Iraqi president Jalal Talabani said Iraq rejected violence and bloodshed in Syria and called for a peaceful solution to end the conflict there and, echoing the language found in a draft communique from the summit, said the Syrian people had a legitimate right to freedom and democracy.

“The Syrian government is required today to listen to the voice of reason and wisdom and stop all kinds of violence,” said the emir of Kuwait.

Iraq had hoped that hosting the summit – its first Arab summit since 1990 – would herald its return to the Arab fold after two decades of isolation.

But the absences and the ability of militants to launch attacks despite a massive security operation – a mortar hit an area not far from the summit’s venue as the meeting started – suggest that Iraq may still have some way to go before it could fully return to normalcy and reintegrate into the Arab world.
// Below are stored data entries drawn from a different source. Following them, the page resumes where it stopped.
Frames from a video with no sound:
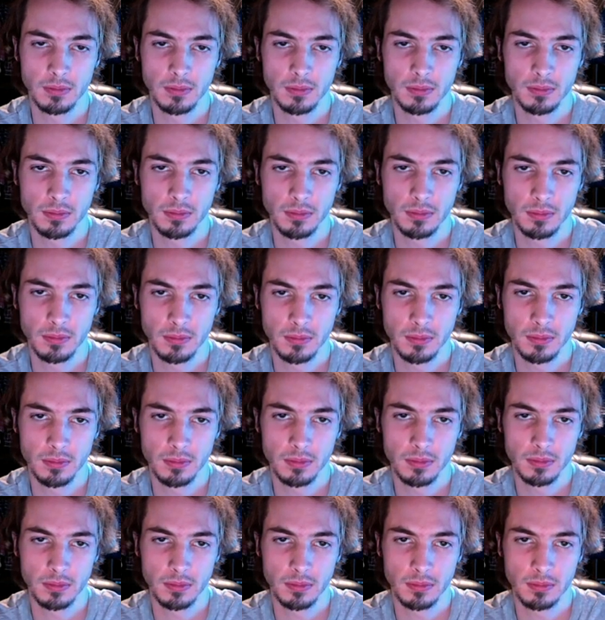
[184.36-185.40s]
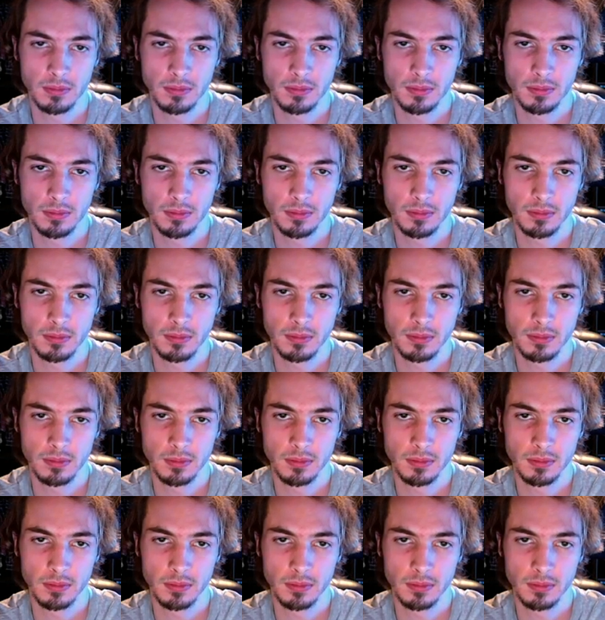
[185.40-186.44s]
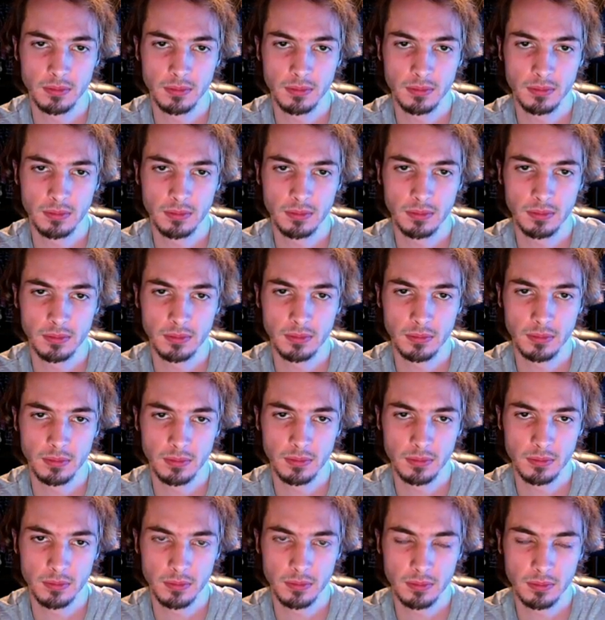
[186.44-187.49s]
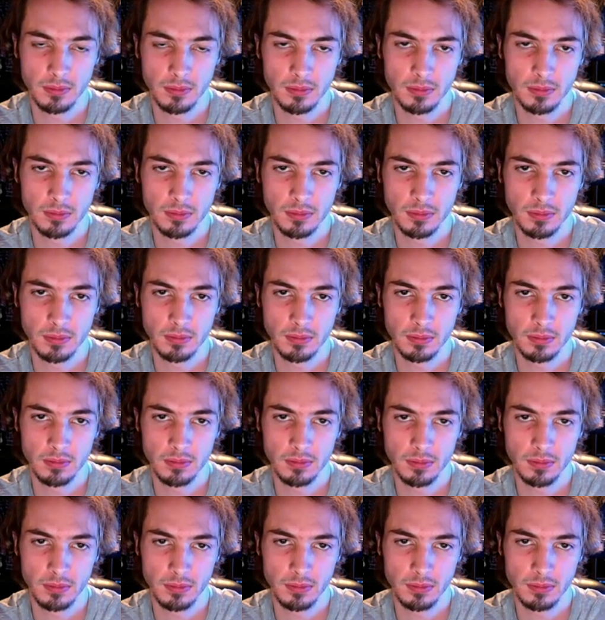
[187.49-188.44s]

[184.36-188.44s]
This person isn't speaking.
Shias have dominated Iraq since the 2003 ousting of Saddam Hussein, a Sunni. The nation’s once powerful Sunnis complain that the Shia-led government of prime minister Nouri al-Maliki is unfairly concentrating power in the hands of Shias.

There is a growing desire in Sunni-majority provinces to win autonomy as a way to escape Shia domination.

Tens of thousands of Iraqis died in the sectarian violence that began shortly after Saddam’s fall but peaked in 2006 and 2007.